Todos temos, em maior ou menor quantidade, lembranças amargas de fracassos profissionais, de amores que não deram certo, mas deixaram marcas; de sonhos nunca concretizados ou de ideais que deixamos pelo caminho sem que saibamos a razão. O mais prudente e sábio é, se possível, nos livrarmos dessas “quinquilharias” emocionais, que só ocupam espaço que poderia ser preenchido com recordações agradáveis, de sucessos, de afetos marcantes, de coisas que pareciam impossíveis de serem feitas e que o foram e de novas metas a nos conferirem motivação e sentido. Devemos proceder como fazemos, vez ou outra, com os quartos de “bagunça” que quase todos temos em casa (ou nos fundos de uma garagem) onde acumulamos objetos sem uso, em geral quebrados.

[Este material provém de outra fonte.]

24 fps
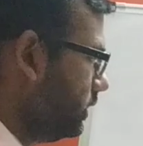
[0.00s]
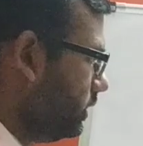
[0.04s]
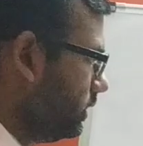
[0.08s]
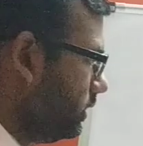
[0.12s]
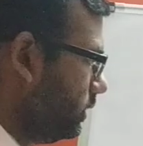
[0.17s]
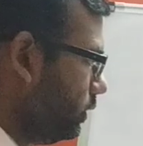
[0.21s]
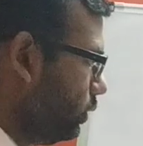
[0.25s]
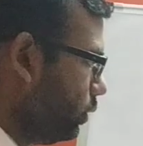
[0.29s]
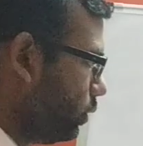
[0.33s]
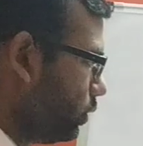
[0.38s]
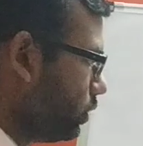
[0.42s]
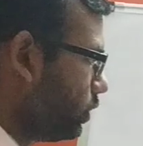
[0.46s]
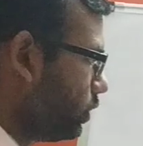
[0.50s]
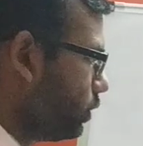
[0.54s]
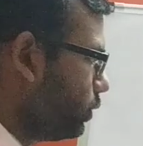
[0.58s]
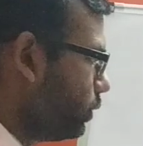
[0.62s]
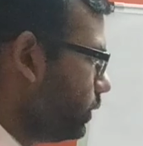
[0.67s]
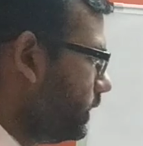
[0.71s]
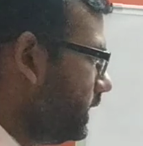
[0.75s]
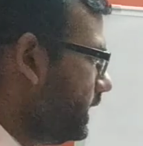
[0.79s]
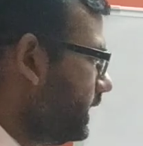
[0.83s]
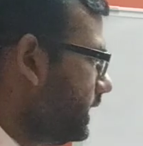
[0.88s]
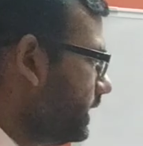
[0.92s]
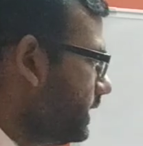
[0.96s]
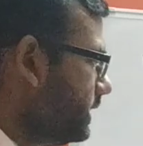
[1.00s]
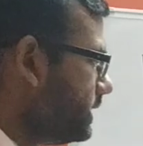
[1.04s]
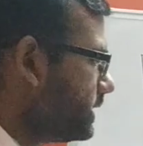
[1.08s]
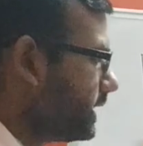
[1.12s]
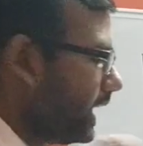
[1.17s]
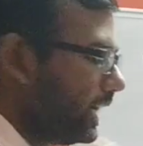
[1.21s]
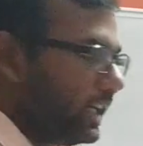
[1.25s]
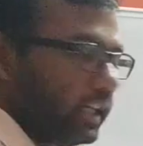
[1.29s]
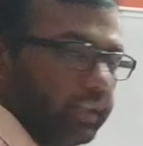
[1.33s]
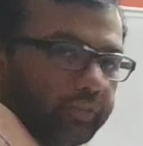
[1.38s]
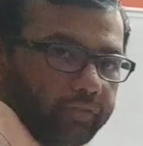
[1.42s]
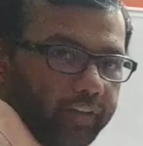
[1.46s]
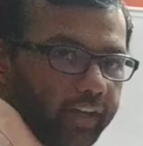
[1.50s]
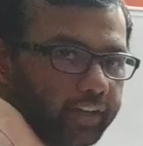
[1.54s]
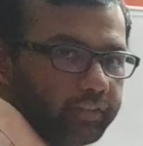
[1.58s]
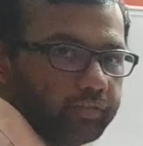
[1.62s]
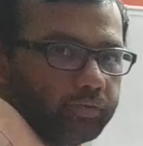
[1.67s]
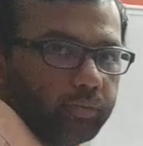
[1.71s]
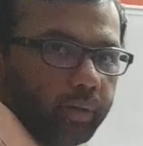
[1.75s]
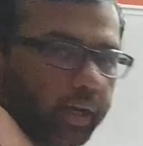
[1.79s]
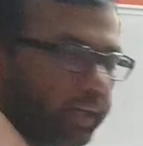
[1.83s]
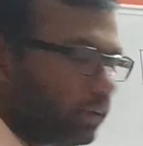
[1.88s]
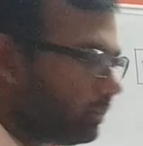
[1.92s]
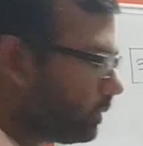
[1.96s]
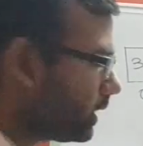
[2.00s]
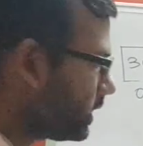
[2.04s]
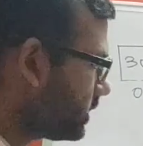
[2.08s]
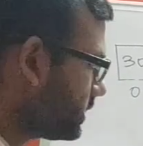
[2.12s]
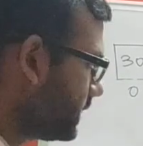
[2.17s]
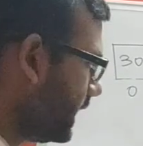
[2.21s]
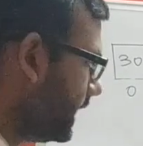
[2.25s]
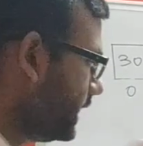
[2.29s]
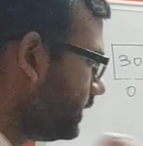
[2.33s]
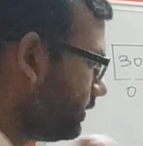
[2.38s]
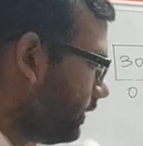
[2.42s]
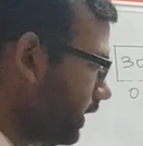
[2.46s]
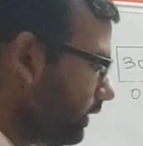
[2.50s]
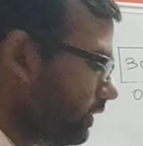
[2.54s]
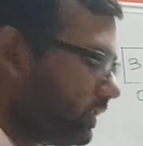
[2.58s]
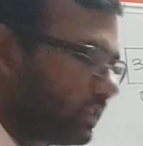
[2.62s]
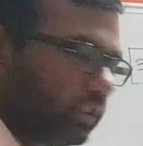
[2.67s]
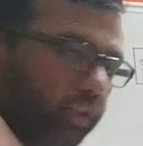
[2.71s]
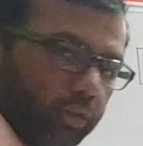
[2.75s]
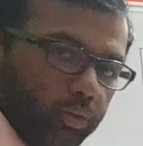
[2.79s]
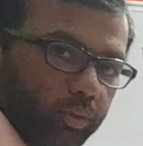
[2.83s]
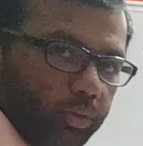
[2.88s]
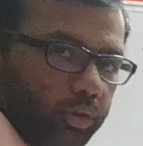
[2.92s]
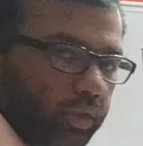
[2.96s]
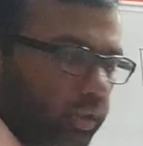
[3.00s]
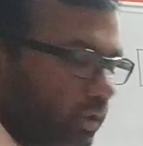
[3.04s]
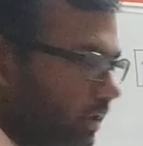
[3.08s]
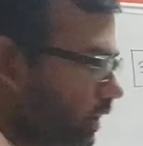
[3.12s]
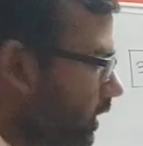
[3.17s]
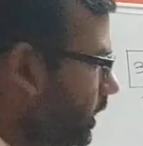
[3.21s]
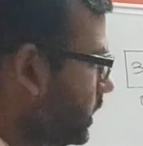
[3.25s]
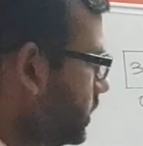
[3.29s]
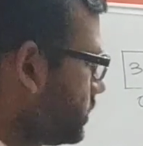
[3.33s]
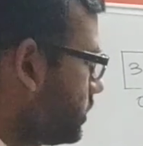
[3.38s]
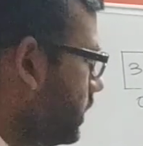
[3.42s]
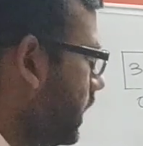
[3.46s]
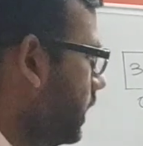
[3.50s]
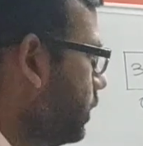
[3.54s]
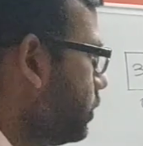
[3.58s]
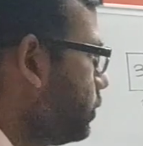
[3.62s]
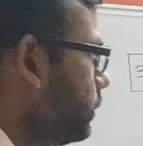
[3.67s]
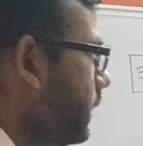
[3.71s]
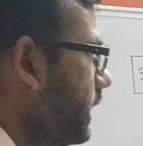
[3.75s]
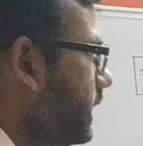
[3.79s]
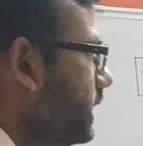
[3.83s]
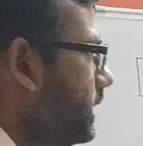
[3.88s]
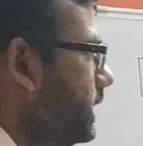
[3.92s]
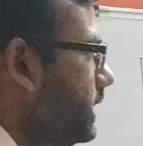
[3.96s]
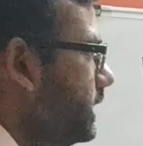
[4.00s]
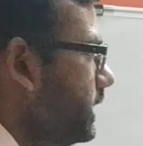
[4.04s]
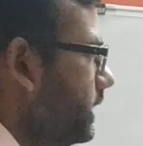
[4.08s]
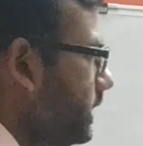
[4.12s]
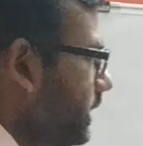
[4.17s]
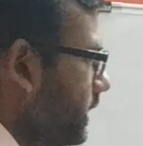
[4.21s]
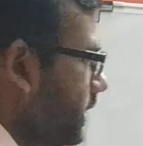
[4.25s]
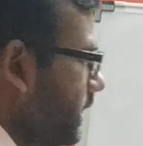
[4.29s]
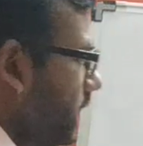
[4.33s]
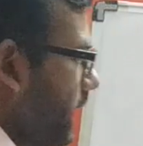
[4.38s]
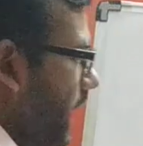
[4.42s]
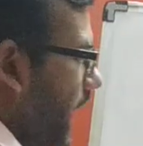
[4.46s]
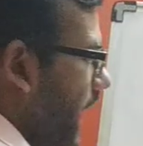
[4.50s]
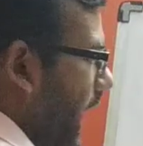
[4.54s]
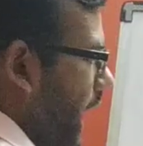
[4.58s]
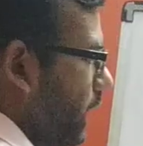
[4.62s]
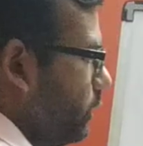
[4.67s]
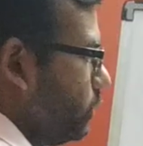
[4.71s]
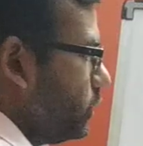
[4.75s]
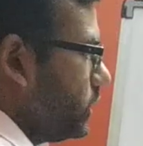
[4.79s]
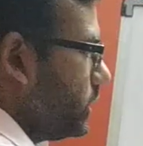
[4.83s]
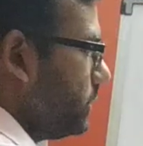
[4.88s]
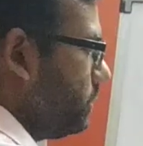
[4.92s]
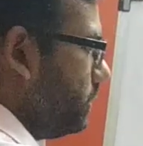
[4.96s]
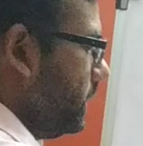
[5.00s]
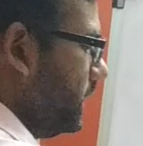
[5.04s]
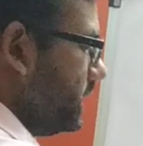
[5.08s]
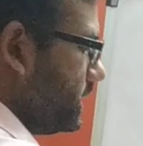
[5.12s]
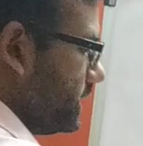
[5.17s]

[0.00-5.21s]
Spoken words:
node to delete is 95. Why? Because 95 is the root. So how do I delete it? I would replace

Seria mais prático comprar outros, mas teimosamente pensamos em consertá-los um dia, mas nunca os consertamos. Lá um belo dia, criamos coragem e nos desfazemos dessas bugigangas. É certo que não demora muito para preenchermos esse espaço com novas quinquilharias. Com as lembranças, porém, é conveniente não agir assim. É sábio não renovar as que eram ruins e foram descartadas. Por que represar emoções inúteis e, pior, que causem sofrimento, nos subterrâneos da alma? O poeta Afonso Schmidt tem um soberbo soneto a esse propósito, intitulado “Barba-azul”. E ele o encerra com estes magníficos tercetos, em que diz: “Neste beijo, porei nas tuas mãos suaves/o maldito esplendor das áureas sete chaves/do velho coração...Vem habitá-lo, pois,//não devasses, porém, subterrâneos e fossos;/morrerás de pavor, se vires os destroços/das quimeras que amei e trucidei depois”. Afinal, não queremos que a amada, quando vier a habitar de vez nosso coração, “morra de pavor” ao ver restos de sonhos, trucidados com requintes de crueldade, não é mesmo?